> _Work to complete_
Give the count of lines below that include the word "going", and say nothing else.

** Opening Task material block **

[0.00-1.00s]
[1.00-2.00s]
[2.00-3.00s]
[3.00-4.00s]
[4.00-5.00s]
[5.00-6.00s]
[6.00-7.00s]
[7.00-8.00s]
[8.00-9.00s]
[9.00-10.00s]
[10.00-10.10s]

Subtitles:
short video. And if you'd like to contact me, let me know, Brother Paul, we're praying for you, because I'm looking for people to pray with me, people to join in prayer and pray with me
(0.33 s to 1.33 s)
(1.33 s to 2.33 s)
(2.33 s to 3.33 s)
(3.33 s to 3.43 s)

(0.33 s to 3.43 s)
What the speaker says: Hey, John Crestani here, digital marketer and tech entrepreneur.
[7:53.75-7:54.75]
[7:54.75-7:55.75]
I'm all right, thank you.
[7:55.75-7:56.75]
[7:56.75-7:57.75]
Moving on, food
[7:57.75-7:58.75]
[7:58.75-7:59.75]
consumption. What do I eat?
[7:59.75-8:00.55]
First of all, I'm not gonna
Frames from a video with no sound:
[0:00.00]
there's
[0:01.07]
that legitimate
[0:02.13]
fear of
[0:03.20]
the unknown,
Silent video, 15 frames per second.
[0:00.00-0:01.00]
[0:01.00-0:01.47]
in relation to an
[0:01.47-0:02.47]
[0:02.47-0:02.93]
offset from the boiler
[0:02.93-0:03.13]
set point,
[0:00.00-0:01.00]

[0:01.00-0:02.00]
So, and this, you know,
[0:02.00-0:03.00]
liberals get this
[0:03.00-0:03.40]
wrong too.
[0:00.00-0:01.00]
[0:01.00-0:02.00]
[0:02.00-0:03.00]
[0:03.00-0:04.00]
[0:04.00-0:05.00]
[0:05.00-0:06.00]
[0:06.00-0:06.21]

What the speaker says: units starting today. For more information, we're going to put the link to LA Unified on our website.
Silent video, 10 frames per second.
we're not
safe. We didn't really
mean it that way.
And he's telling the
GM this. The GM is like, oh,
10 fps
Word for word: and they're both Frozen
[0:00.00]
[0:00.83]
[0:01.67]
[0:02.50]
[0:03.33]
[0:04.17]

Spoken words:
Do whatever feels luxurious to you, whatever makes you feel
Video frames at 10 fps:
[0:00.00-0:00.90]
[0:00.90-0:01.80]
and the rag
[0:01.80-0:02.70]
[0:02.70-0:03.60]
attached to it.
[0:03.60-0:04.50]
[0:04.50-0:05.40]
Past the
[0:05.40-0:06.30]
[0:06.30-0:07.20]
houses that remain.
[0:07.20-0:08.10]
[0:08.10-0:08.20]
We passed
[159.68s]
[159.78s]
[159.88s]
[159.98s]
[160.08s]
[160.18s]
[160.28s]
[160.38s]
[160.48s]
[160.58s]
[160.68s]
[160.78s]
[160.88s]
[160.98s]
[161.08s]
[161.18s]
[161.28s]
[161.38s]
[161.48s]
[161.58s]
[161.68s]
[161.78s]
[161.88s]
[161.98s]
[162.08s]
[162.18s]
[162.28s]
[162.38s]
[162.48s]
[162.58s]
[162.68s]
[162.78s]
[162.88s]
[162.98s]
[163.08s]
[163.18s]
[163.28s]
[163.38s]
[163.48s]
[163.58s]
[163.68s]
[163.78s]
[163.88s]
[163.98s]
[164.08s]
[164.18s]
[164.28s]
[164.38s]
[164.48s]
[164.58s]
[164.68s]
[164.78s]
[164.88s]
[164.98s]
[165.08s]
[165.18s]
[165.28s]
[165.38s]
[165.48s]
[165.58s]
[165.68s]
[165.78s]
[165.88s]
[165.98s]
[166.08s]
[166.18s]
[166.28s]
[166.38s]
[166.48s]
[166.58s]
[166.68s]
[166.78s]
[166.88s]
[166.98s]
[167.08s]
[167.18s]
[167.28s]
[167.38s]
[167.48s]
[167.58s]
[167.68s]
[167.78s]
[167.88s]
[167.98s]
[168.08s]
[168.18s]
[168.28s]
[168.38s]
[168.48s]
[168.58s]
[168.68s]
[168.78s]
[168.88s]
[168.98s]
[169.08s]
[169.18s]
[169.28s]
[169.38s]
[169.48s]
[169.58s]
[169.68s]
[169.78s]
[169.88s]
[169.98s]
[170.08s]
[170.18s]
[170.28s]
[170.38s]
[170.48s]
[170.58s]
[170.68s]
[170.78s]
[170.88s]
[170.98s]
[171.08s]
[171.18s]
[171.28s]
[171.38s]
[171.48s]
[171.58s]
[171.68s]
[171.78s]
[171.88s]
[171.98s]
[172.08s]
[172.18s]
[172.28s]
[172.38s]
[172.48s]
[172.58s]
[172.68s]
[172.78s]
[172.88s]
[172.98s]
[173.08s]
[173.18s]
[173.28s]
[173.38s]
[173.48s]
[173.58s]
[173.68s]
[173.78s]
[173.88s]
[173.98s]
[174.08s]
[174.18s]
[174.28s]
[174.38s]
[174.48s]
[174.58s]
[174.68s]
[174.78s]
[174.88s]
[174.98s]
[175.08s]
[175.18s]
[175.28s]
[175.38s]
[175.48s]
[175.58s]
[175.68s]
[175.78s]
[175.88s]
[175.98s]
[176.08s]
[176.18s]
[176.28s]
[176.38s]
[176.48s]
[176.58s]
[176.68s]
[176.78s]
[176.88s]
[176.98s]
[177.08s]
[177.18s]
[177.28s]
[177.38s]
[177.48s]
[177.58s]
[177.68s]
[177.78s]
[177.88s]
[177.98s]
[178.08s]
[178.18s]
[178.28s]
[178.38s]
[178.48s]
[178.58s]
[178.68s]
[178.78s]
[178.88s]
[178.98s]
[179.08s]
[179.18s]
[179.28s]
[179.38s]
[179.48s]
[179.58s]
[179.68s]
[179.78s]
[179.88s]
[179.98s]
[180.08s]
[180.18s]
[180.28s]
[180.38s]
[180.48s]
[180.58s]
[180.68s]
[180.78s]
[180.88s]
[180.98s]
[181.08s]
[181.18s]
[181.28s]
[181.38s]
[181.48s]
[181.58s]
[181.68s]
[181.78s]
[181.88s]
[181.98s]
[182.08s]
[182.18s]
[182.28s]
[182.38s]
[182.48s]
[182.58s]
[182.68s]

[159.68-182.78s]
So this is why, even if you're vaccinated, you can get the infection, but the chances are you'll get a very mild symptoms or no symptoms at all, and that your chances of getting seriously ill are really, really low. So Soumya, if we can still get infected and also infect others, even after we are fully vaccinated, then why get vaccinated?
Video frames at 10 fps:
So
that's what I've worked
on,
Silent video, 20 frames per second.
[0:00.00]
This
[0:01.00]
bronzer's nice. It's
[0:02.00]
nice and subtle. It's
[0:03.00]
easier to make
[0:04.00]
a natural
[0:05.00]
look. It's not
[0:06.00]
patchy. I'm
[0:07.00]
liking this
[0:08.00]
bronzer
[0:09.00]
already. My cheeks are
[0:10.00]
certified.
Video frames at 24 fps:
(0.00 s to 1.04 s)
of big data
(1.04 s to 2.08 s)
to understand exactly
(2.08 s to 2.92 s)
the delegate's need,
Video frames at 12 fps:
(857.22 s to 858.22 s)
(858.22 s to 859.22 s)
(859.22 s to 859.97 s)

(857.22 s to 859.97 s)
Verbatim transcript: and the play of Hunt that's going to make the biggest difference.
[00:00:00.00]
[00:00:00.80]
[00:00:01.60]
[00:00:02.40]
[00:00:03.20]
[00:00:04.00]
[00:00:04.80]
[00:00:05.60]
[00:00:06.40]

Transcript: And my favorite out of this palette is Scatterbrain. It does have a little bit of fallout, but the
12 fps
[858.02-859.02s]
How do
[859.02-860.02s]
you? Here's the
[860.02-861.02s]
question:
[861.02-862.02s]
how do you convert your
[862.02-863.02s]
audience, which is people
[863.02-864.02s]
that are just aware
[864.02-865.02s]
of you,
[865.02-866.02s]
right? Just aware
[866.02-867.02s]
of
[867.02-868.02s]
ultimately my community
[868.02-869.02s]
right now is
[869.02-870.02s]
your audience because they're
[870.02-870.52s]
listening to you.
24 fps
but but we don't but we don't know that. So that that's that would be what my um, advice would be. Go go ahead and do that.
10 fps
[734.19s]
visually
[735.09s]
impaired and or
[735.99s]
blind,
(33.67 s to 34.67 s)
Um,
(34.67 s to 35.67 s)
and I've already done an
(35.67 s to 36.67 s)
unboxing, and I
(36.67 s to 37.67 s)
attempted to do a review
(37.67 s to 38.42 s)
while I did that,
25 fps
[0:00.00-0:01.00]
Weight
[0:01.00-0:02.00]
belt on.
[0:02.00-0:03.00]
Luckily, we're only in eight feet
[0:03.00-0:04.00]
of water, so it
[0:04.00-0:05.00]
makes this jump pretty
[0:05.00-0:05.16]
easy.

** Closing Task material block **

> _Result for this task_
2